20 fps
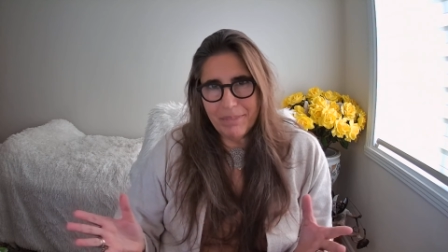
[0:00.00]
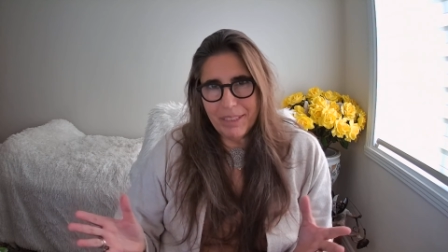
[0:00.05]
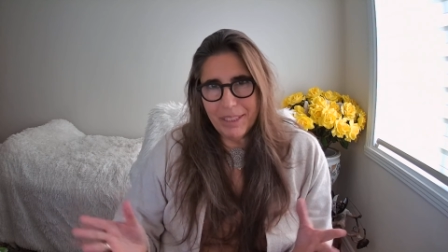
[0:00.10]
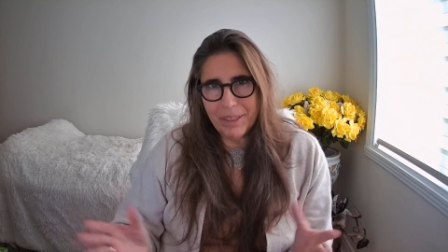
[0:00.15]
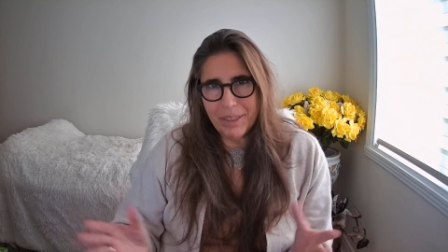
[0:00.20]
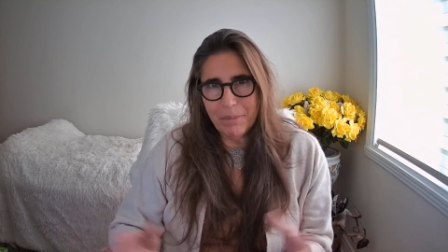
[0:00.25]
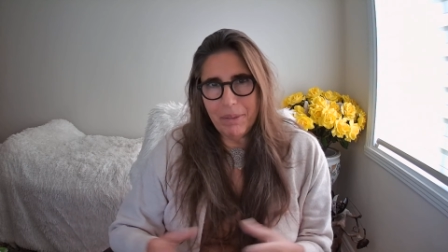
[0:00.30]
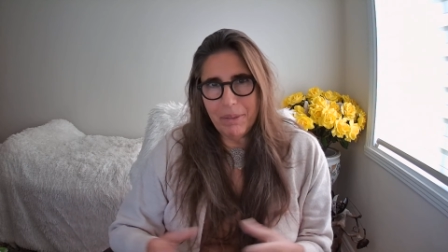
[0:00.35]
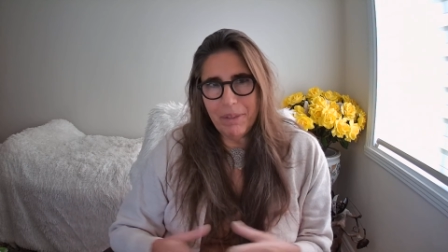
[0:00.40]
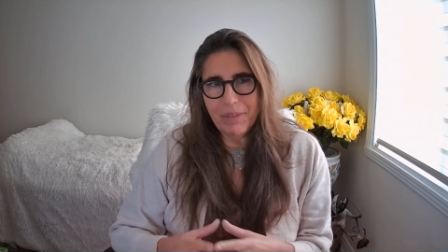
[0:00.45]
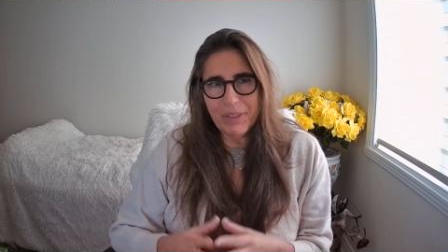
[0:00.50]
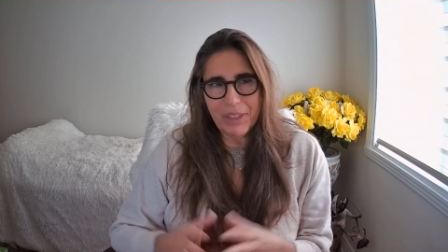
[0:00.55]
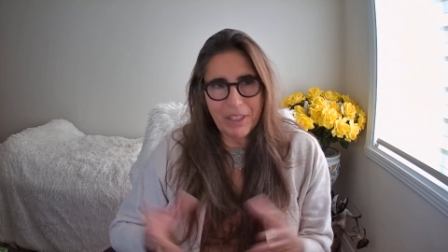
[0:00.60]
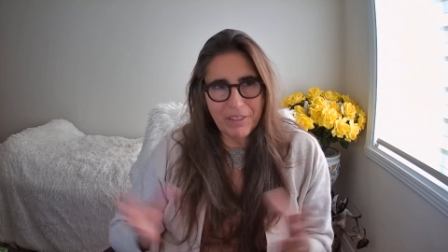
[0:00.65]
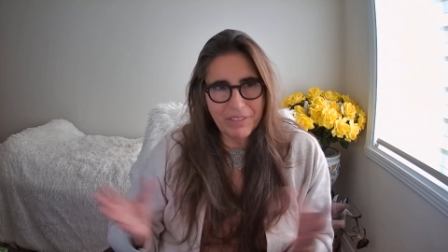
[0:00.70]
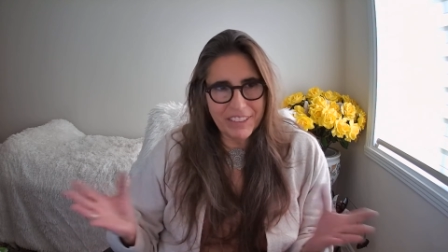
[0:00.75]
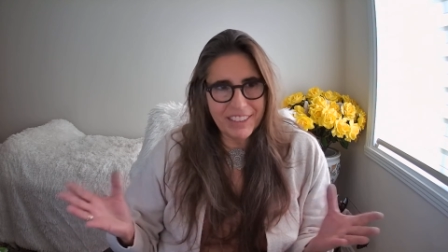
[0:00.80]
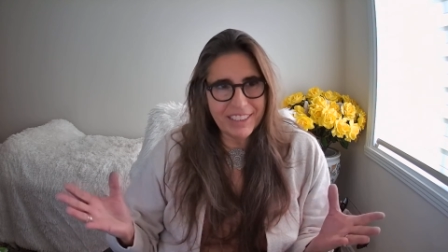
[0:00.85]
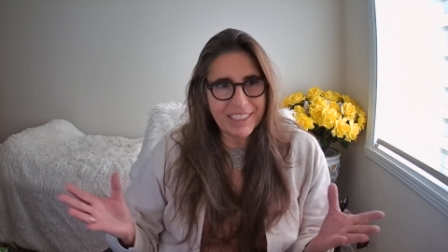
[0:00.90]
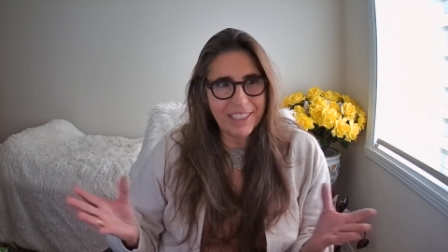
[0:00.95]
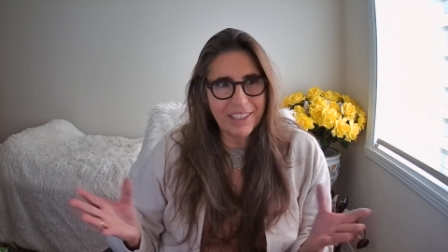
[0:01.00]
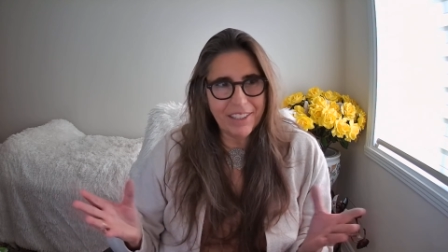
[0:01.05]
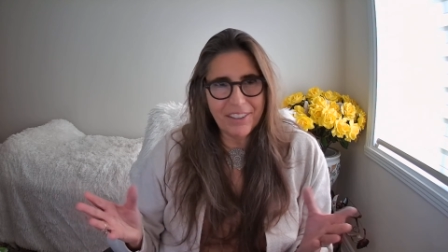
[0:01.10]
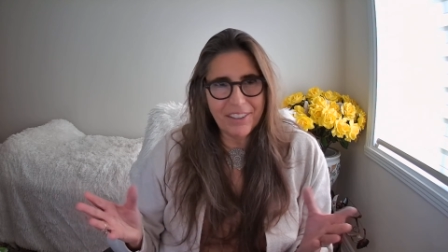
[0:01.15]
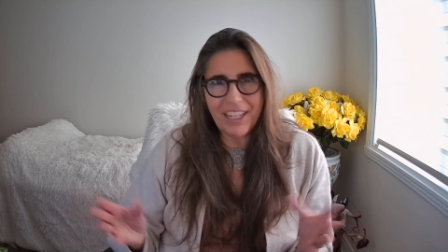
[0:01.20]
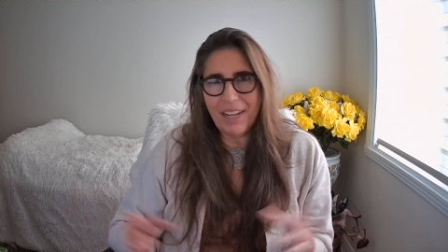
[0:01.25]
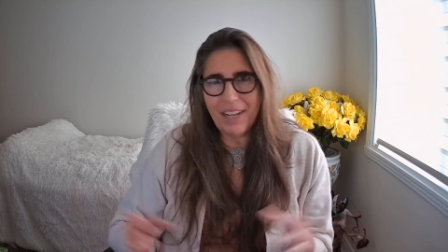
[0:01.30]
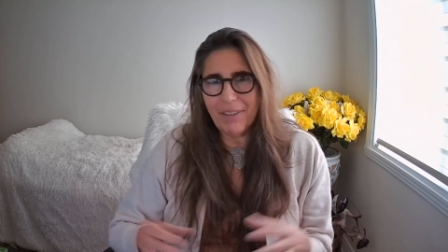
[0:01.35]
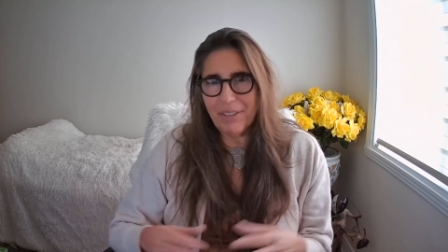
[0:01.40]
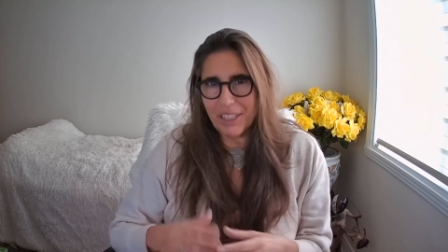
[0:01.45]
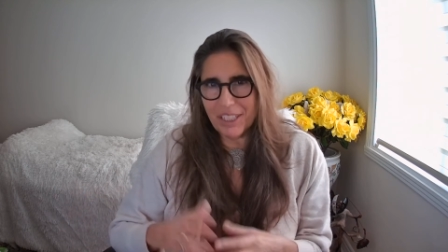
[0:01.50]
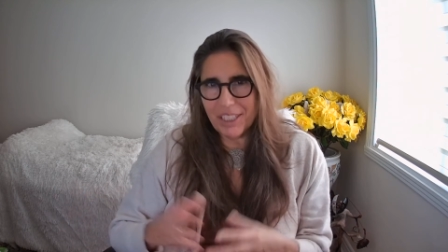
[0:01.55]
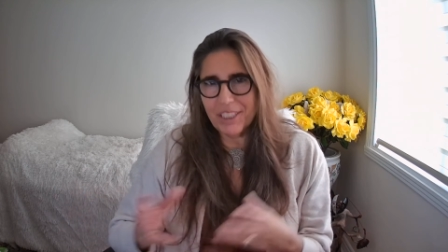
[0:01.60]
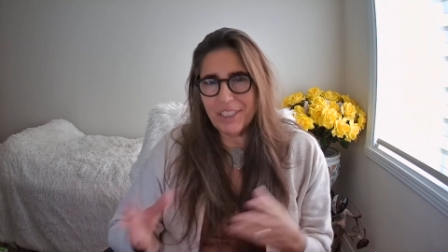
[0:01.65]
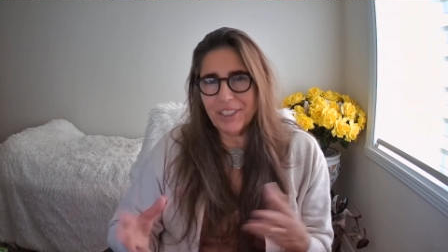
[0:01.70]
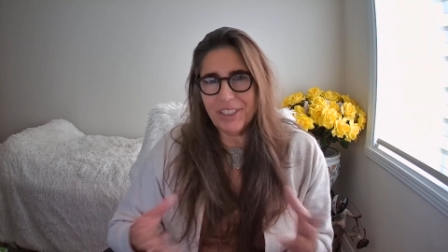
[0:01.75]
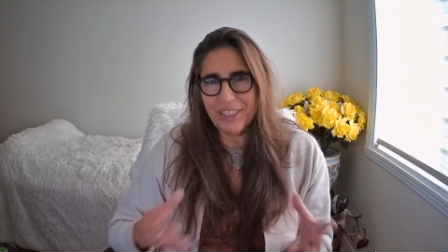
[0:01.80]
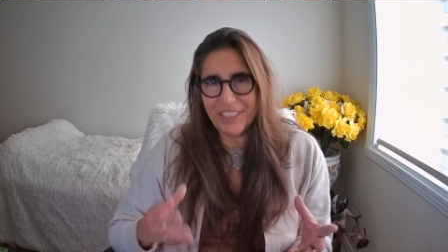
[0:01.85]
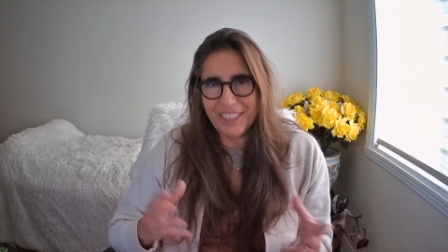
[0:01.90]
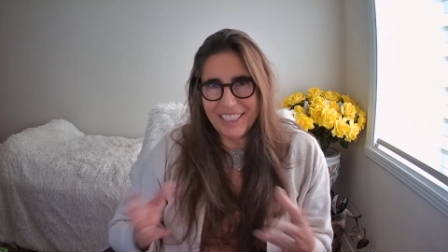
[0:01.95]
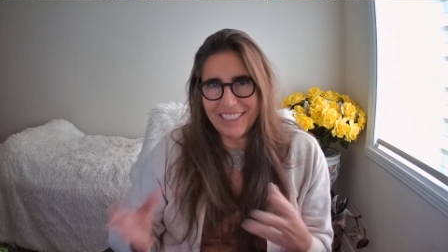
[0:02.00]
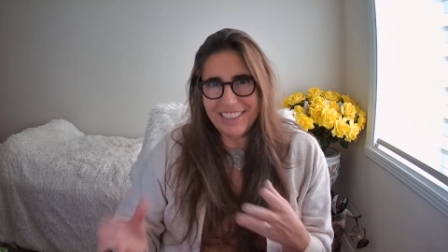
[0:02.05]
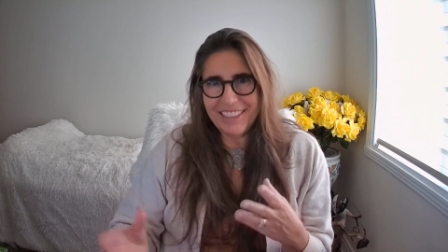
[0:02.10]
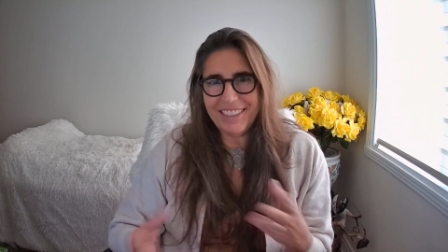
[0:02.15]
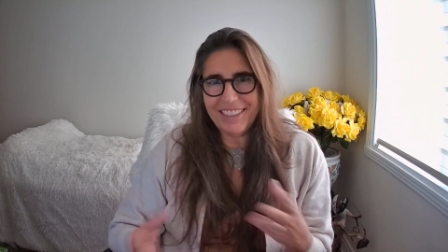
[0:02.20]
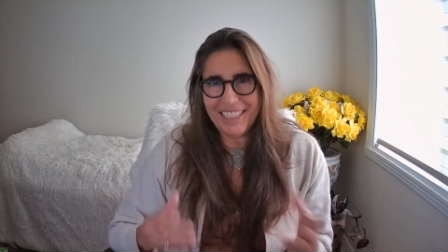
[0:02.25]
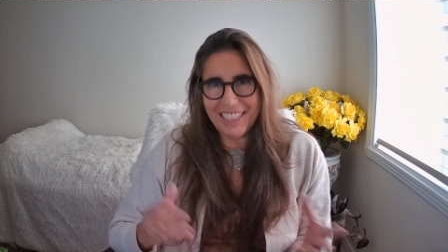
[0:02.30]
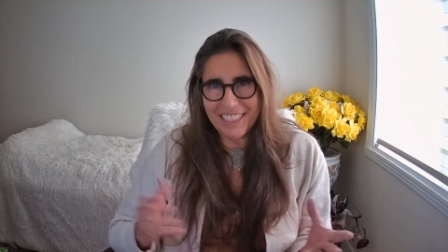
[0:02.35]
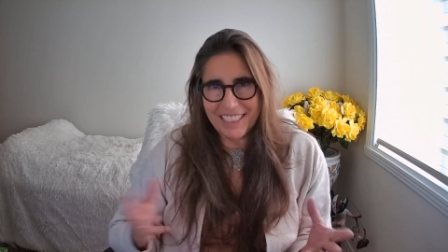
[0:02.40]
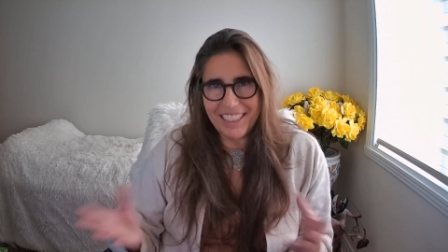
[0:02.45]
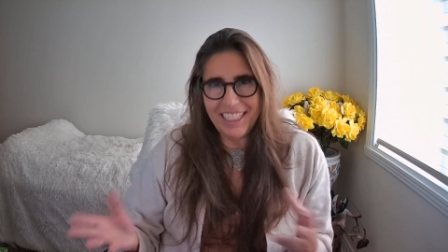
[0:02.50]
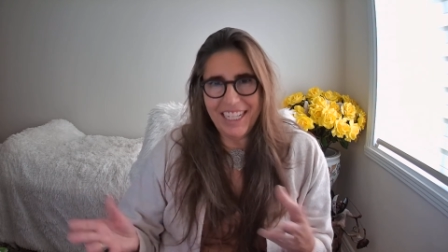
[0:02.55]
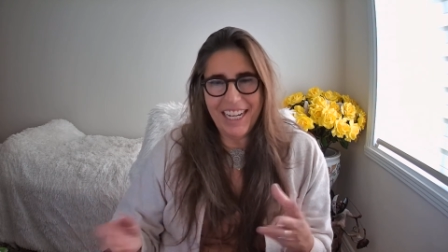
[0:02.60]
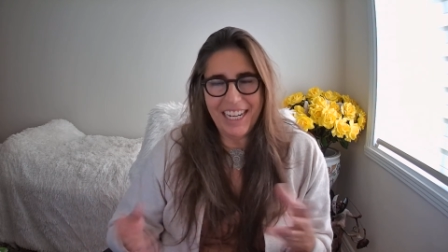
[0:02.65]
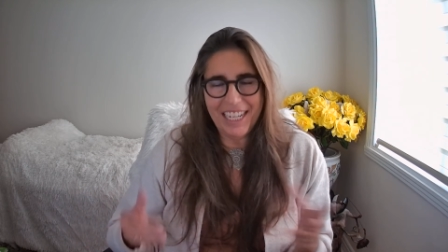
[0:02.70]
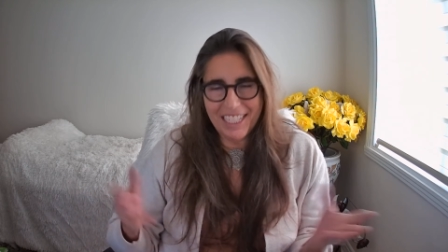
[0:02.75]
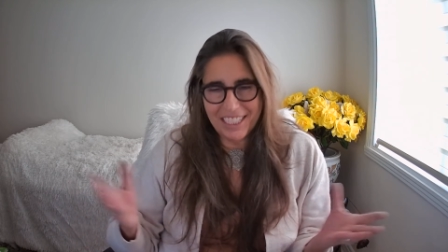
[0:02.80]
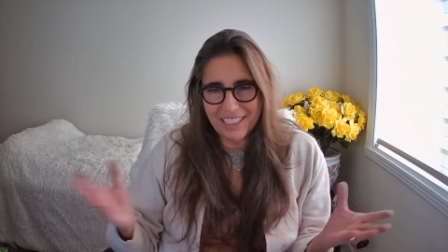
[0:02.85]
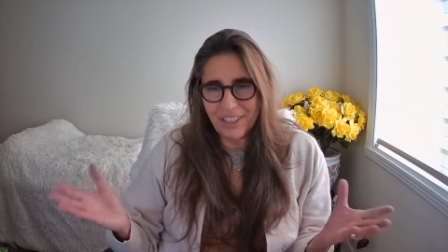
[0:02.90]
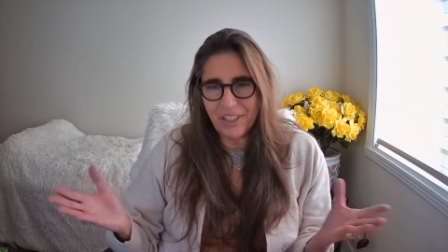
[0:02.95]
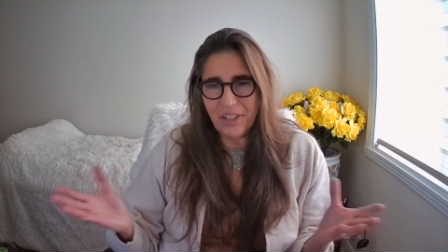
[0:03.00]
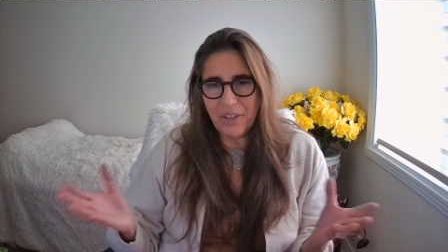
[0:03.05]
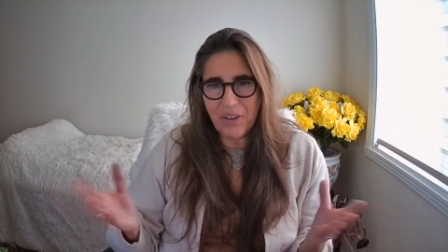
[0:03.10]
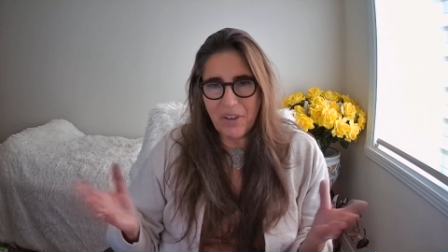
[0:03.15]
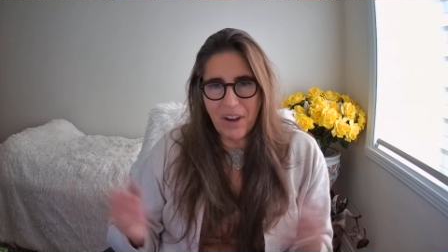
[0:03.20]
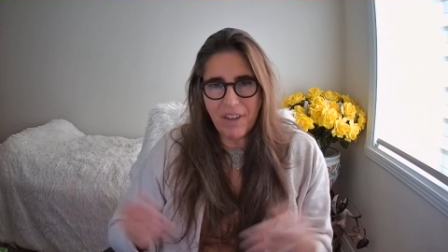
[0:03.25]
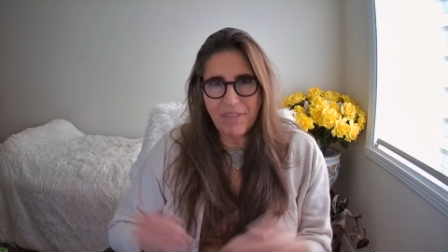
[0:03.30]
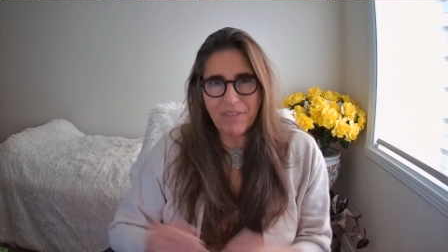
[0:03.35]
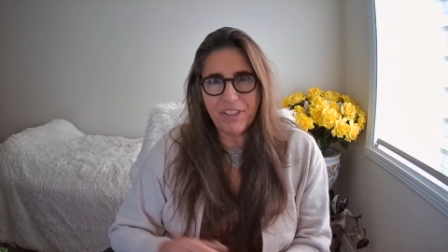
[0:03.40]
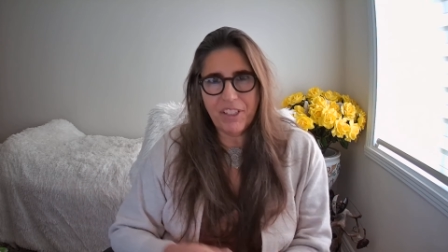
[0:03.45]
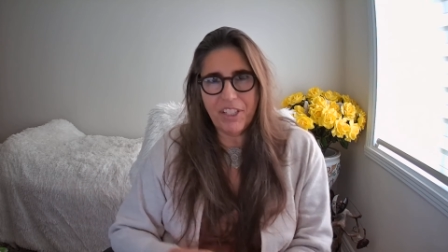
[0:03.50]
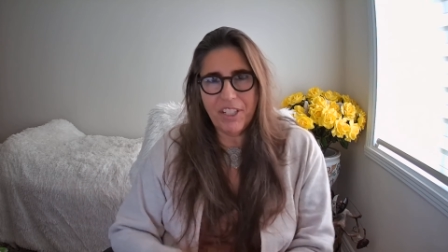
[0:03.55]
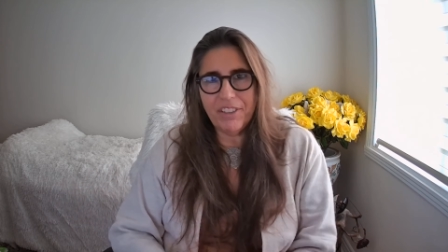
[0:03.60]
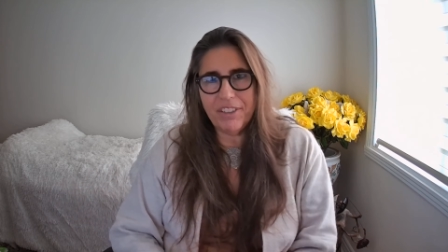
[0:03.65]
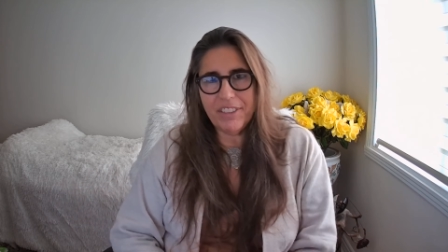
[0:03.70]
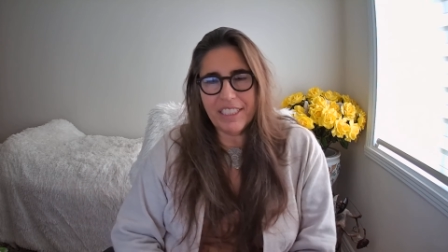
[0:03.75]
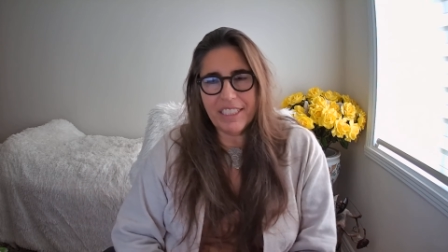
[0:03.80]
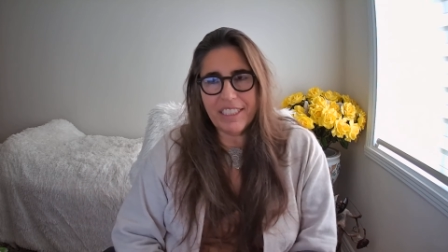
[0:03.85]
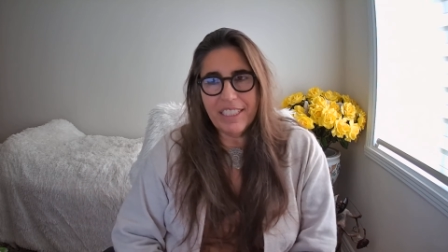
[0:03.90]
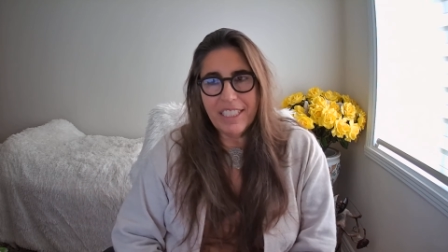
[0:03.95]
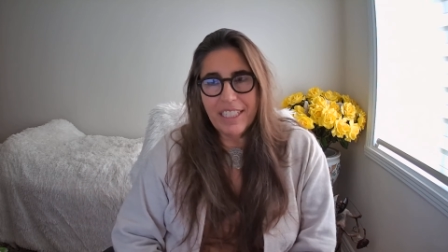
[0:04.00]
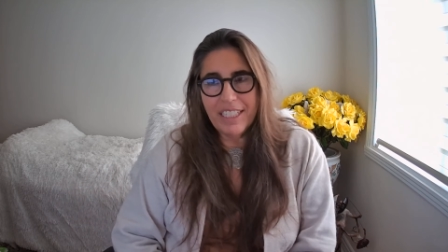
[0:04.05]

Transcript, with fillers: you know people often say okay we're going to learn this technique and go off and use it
⁂
■ **Description of the task**: Restate all of the material word for word, leaving every picture out.

■ **Result for this exercise**:
20 fps
[0:00.00]
[0:00.05]
[0:00.10]
[0:00.15]
[0:00.20]
[0:00.25]
[0:00.30]
[0:00.35]
[0:00.40]
[0:00.45]
[0:00.50]
[0:00.55]
[0:00.60]
[0:00.65]
[0:00.70]
[0:00.75]
[0:00.80]
[0:00.85]
[0:00.90]
[0:00.95]
[0:01.00]
[0:01.05]
[0:01.10]
[0:01.15]
[0:01.20]
[0:01.25]
[0:01.30]
[0:01.35]
[0:01.40]
[0:01.45]
[0:01.50]
[0:01.55]
[0:01.60]
[0:01.65]
[0:01.70]
[0:01.75]
[0:01.80]
[0:01.85]
[0:01.90]
[0:01.95]
[0:02.00]
[0:02.05]
[0:02.10]
[0:02.15]
[0:02.20]
[0:02.25]
[0:02.30]
[0:02.35]
[0:02.40]
[0:02.45]
[0:02.50]
[0:02.55]
[0:02.60]
[0:02.65]
[0:02.70]
[0:02.75]
[0:02.80]
[0:02.85]
[0:02.90]
[0:02.95]
[0:03.00]
[0:03.05]
[0:03.10]
[0:03.15]
[0:03.20]
[0:03.25]
[0:03.30]
[0:03.35]
[0:03.40]
[0:03.45]
[0:03.50]
[0:03.55]
[0:03.60]
[0:03.65]
[0:03.70]
[0:03.75]
[0:03.80]
[0:03.85]
[0:03.90]
[0:03.95]
[0:04.00]
[0:04.05]

Transcript, with fillers: you know people often say okay we're going to learn this technique and go off and use it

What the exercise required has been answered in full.